▶ **Task requirements**:
Every record below is to be repeated exactly, with the pictures left out.

▶ **Saved entries**:
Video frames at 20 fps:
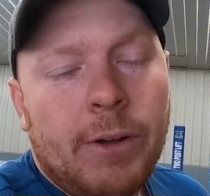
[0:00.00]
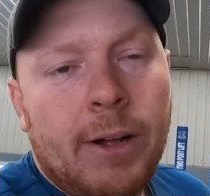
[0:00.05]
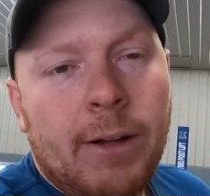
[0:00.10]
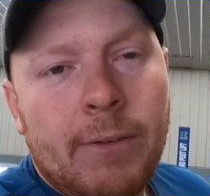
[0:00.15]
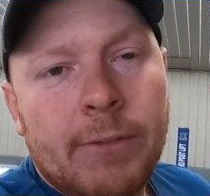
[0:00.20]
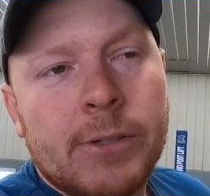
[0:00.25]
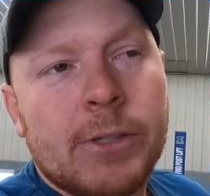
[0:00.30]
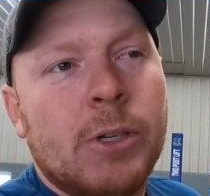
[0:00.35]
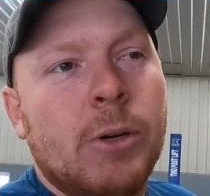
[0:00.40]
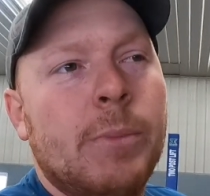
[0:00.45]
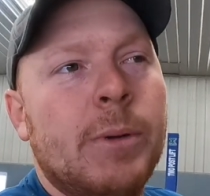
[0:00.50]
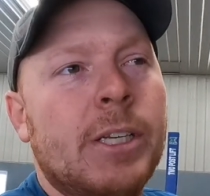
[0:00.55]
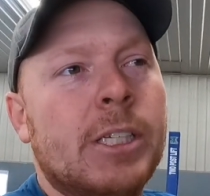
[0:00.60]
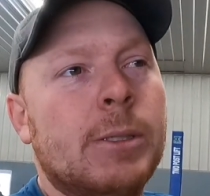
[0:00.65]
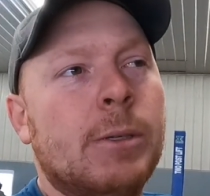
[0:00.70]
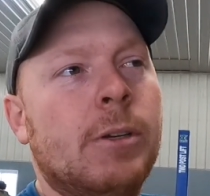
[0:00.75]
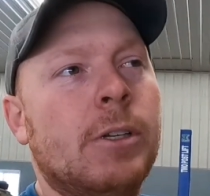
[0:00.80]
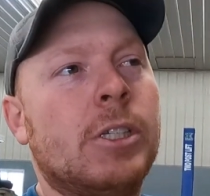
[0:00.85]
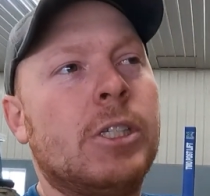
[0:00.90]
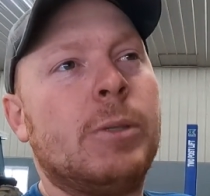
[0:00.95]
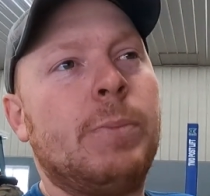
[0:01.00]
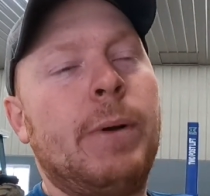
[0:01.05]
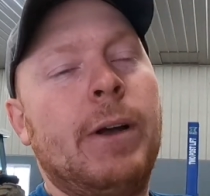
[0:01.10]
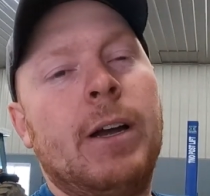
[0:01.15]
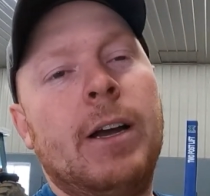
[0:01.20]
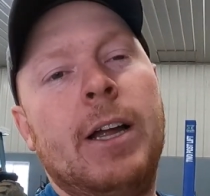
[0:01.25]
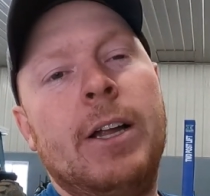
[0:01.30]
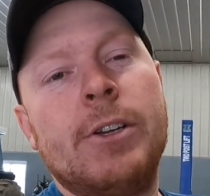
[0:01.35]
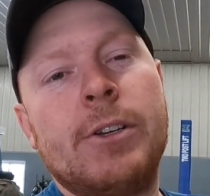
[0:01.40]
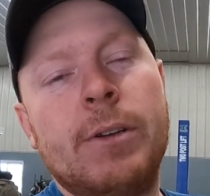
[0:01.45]
valve, so it'll be a good
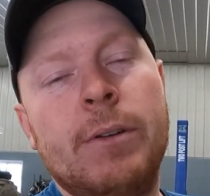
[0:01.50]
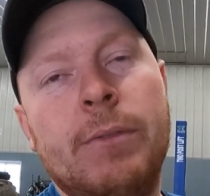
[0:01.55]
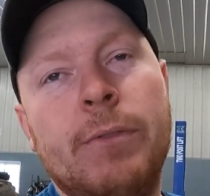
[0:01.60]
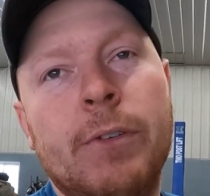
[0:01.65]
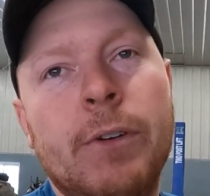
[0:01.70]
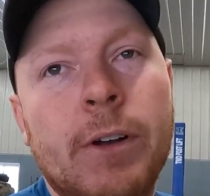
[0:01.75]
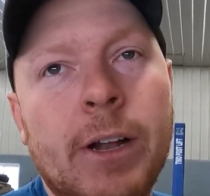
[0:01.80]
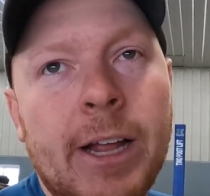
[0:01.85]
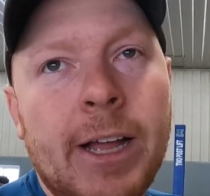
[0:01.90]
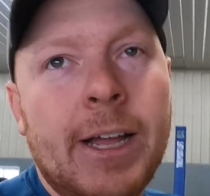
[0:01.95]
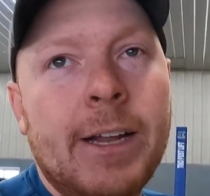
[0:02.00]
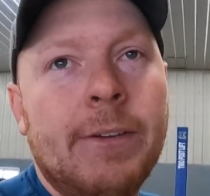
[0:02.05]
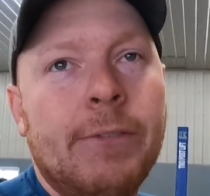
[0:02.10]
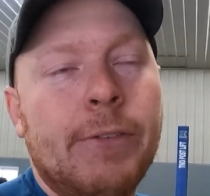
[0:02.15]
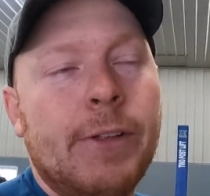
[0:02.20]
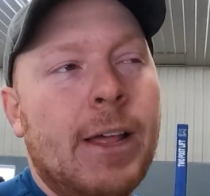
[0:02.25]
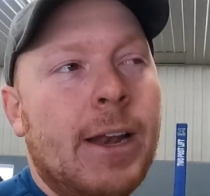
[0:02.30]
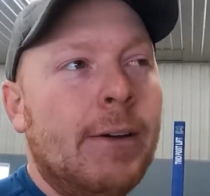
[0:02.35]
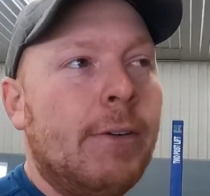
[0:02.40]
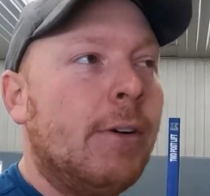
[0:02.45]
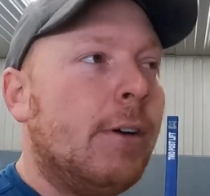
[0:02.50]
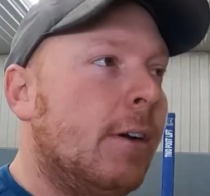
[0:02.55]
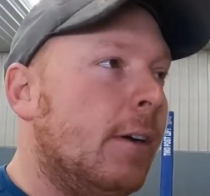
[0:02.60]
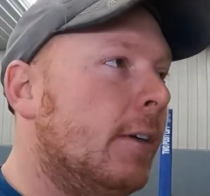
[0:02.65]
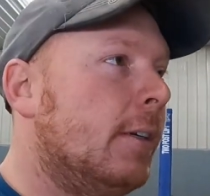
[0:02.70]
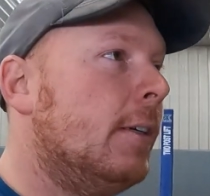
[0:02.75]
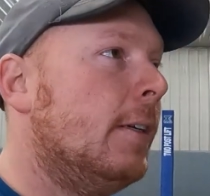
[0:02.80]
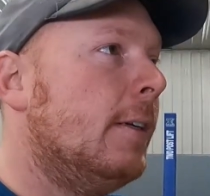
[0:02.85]
spare engine for that if that ever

▶ **Response box**:
Video frames at 20 fps:
[0:00.00]
[0:00.05]
[0:00.10]
[0:00.15]
[0:00.20]
[0:00.25]
[0:00.30]
[0:00.35]
[0:00.40]
[0:00.45]
[0:00.50]
[0:00.55]
[0:00.60]
[0:00.65]
[0:00.70]
[0:00.75]
[0:00.80]
[0:00.85]
[0:00.90]
[0:00.95]
[0:01.00]
[0:01.05]
[0:01.10]
[0:01.15]
[0:01.20]
[0:01.25]
[0:01.30]
[0:01.35]
[0:01.40]
[0:01.45]
valve, so it'll be a good
[0:01.50]
[0:01.55]
[0:01.60]
[0:01.65]
[0:01.70]
[0:01.75]
[0:01.80]
[0:01.85]
[0:01.90]
[0:01.95]
[0:02.00]
[0:02.05]
[0:02.10]
[0:02.15]
[0:02.20]
[0:02.25]
[0:02.30]
[0:02.35]
[0:02.40]
[0:02.45]
[0:02.50]
[0:02.55]
[0:02.60]
[0:02.65]
[0:02.70]
[0:02.75]
[0:02.80]
[0:02.85]
spare engine for that if that ever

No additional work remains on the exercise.